YOUR ASSIGNMENT: Every record must be given again word for word; no picture belongs in the copy.

TASK DATA:
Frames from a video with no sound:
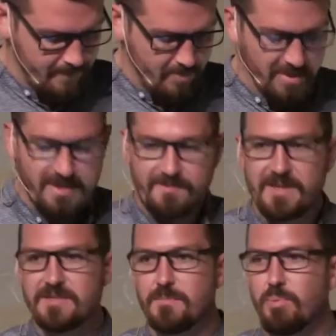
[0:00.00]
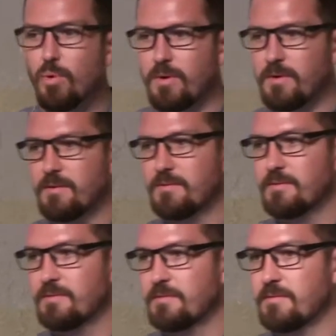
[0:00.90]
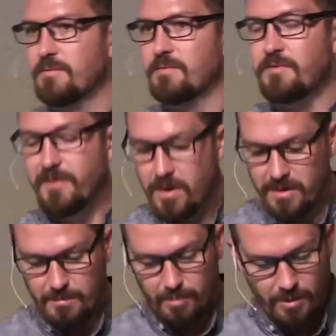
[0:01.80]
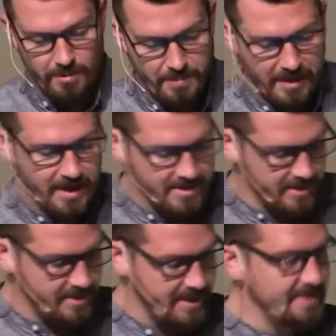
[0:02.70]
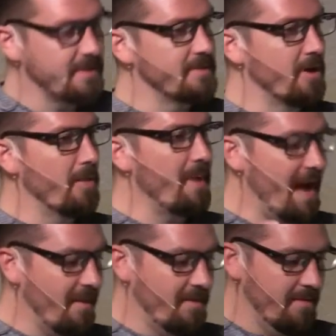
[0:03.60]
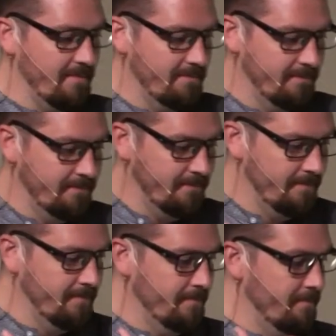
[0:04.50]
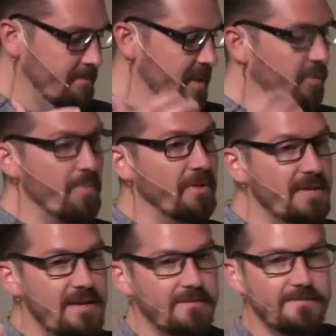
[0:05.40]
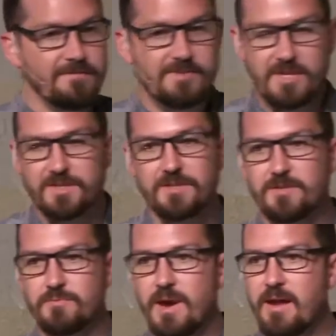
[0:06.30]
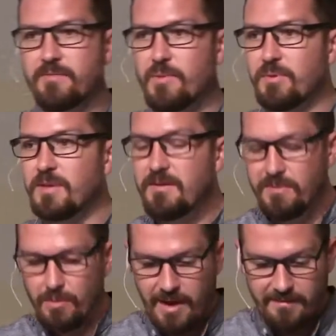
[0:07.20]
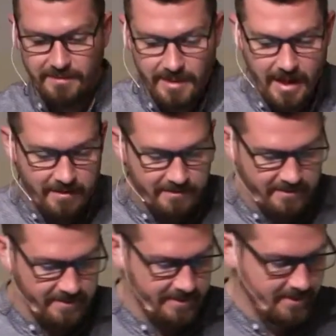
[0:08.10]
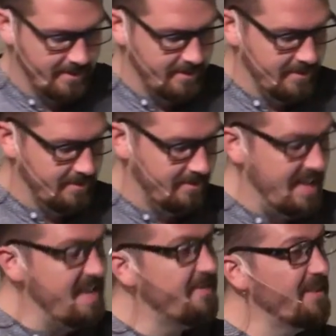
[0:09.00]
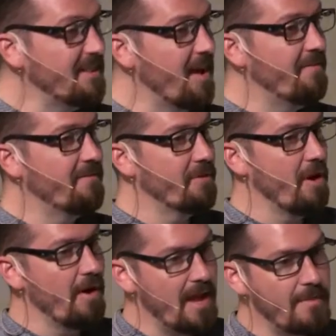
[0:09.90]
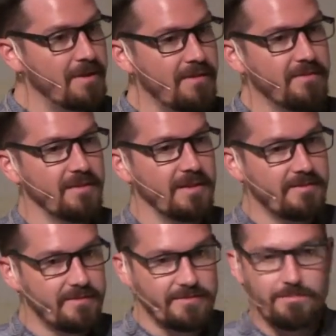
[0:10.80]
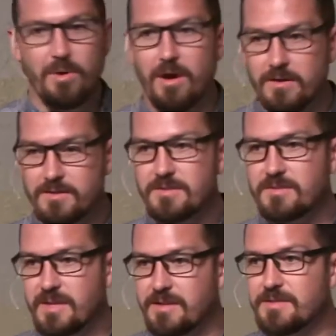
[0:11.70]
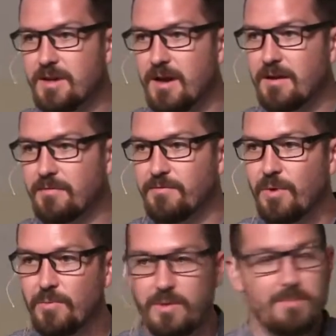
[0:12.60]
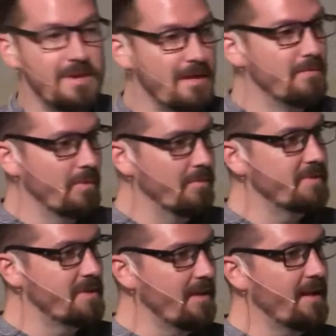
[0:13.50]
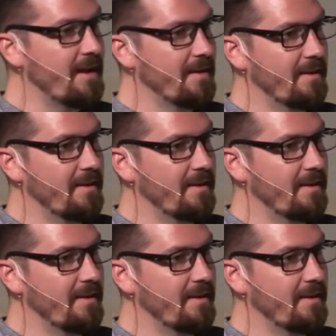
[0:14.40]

Belief is important. It's very important because it sets us on a path. If we believe Jesus is right, if we believe the way of love, even love for our enemies, and let's pause to take stock of what we mean when we say that.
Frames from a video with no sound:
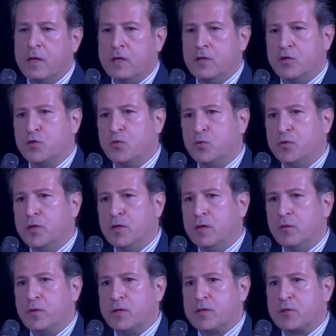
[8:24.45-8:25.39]
Junie
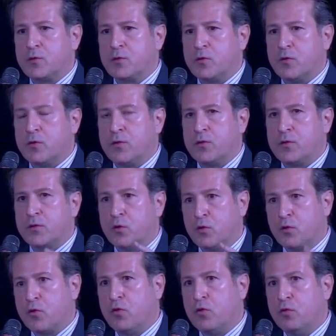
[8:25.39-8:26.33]
was the
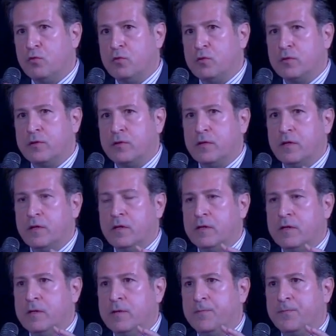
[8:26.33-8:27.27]
so-called
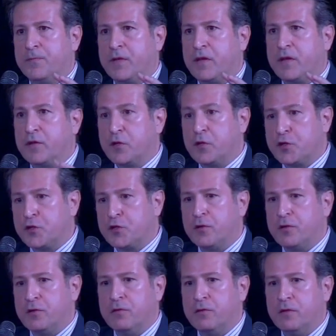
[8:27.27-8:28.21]

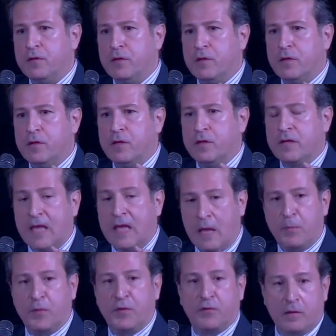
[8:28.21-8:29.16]
Christian
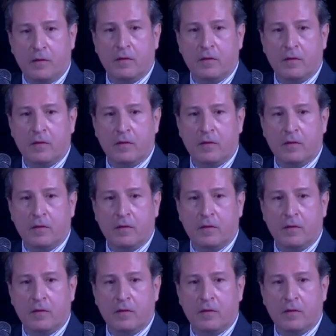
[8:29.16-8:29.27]
capital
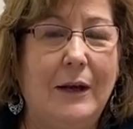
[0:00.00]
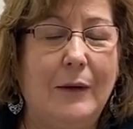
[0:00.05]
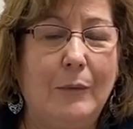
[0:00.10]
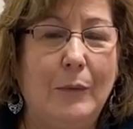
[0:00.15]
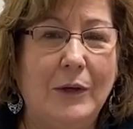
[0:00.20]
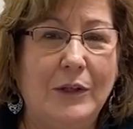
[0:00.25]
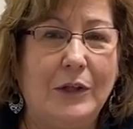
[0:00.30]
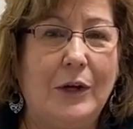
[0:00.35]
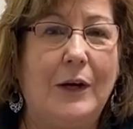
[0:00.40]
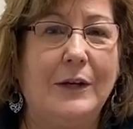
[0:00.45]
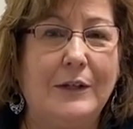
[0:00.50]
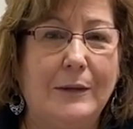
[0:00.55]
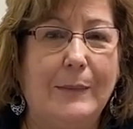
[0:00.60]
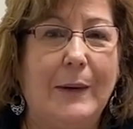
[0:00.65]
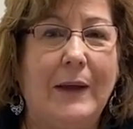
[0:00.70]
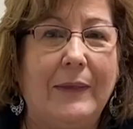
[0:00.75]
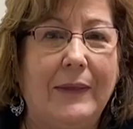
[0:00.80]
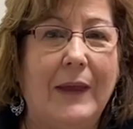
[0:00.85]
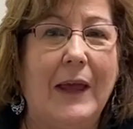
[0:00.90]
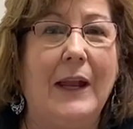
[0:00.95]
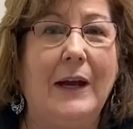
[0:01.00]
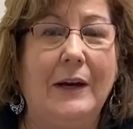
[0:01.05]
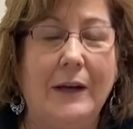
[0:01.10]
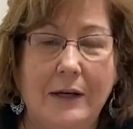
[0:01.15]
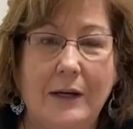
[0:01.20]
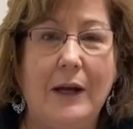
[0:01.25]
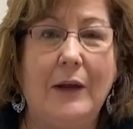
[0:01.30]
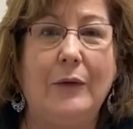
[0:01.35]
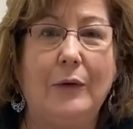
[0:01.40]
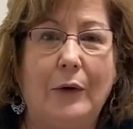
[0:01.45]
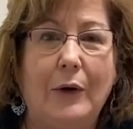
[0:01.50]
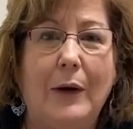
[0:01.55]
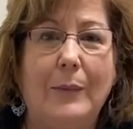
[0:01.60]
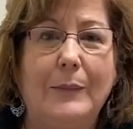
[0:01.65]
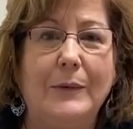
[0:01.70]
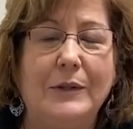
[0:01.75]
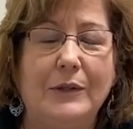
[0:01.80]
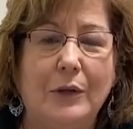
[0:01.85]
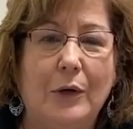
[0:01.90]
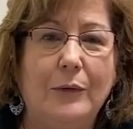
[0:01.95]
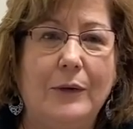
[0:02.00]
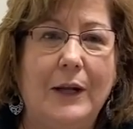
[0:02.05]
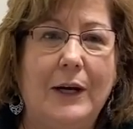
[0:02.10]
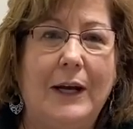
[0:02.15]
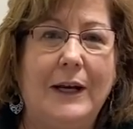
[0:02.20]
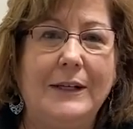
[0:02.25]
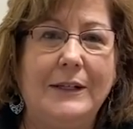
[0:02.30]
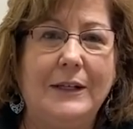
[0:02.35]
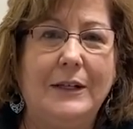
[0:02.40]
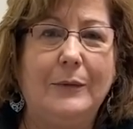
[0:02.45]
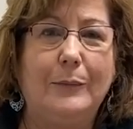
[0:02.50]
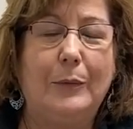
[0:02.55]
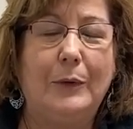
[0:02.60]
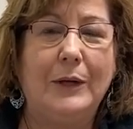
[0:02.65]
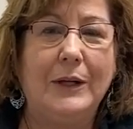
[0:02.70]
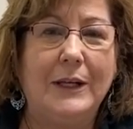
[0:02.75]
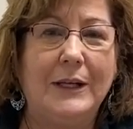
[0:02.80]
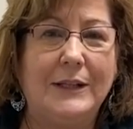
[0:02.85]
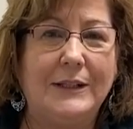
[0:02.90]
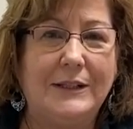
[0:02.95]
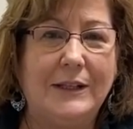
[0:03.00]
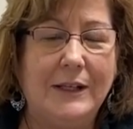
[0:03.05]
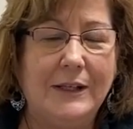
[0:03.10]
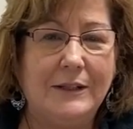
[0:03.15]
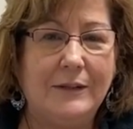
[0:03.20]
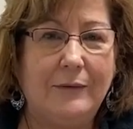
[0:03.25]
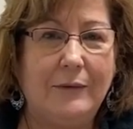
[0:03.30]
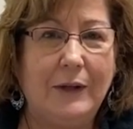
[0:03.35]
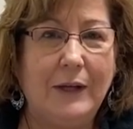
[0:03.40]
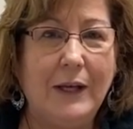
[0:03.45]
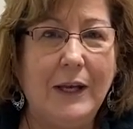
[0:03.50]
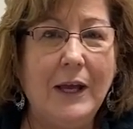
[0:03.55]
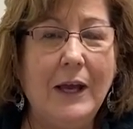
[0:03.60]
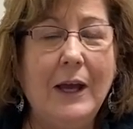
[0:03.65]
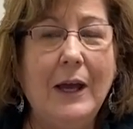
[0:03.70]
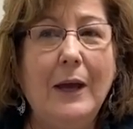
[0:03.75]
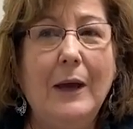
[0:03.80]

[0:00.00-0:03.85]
we talked about that in another episode that I did pretty extensively.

ANSWER BOX:
Frames from a video with no sound:
[0:00.00]
[0:00.90]
[0:01.80]
[0:02.70]
[0:03.60]
[0:04.50]
[0:05.40]
[0:06.30]
[0:07.20]
[0:08.10]
[0:09.00]
[0:09.90]
[0:10.80]
[0:11.70]
[0:12.60]
[0:13.50]
[0:14.40]

Belief is important. It's very important because it sets us on a path. If we believe Jesus is right, if we believe the way of love, even love for our enemies, and let's pause to take stock of what we mean when we say that.
Frames from a video with no sound:
[8:24.45-8:25.39]
Junie
[8:25.39-8:26.33]
was the
[8:26.33-8:27.27]
so-called
[8:27.27-8:28.21]

[8:28.21-8:29.16]
Christian
[8:29.16-8:29.27]
capital
[0:00.00]
[0:00.05]
[0:00.10]
[0:00.15]
[0:00.20]
[0:00.25]
[0:00.30]
[0:00.35]
[0:00.40]
[0:00.45]
[0:00.50]
[0:00.55]
[0:00.60]
[0:00.65]
[0:00.70]
[0:00.75]
[0:00.80]
[0:00.85]
[0:00.90]
[0:00.95]
[0:01.00]
[0:01.05]
[0:01.10]
[0:01.15]
[0:01.20]
[0:01.25]
[0:01.30]
[0:01.35]
[0:01.40]
[0:01.45]
[0:01.50]
[0:01.55]
[0:01.60]
[0:01.65]
[0:01.70]
[0:01.75]
[0:01.80]
[0:01.85]
[0:01.90]
[0:01.95]
[0:02.00]
[0:02.05]
[0:02.10]
[0:02.15]
[0:02.20]
[0:02.25]
[0:02.30]
[0:02.35]
[0:02.40]
[0:02.45]
[0:02.50]
[0:02.55]
[0:02.60]
[0:02.65]
[0:02.70]
[0:02.75]
[0:02.80]
[0:02.85]
[0:02.90]
[0:02.95]
[0:03.00]
[0:03.05]
[0:03.10]
[0:03.15]
[0:03.20]
[0:03.25]
[0:03.30]
[0:03.35]
[0:03.40]
[0:03.45]
[0:03.50]
[0:03.55]
[0:03.60]
[0:03.65]
[0:03.70]
[0:03.75]
[0:03.80]

[0:00.00-0:03.85]
we talked about that in another episode that I did pretty extensively.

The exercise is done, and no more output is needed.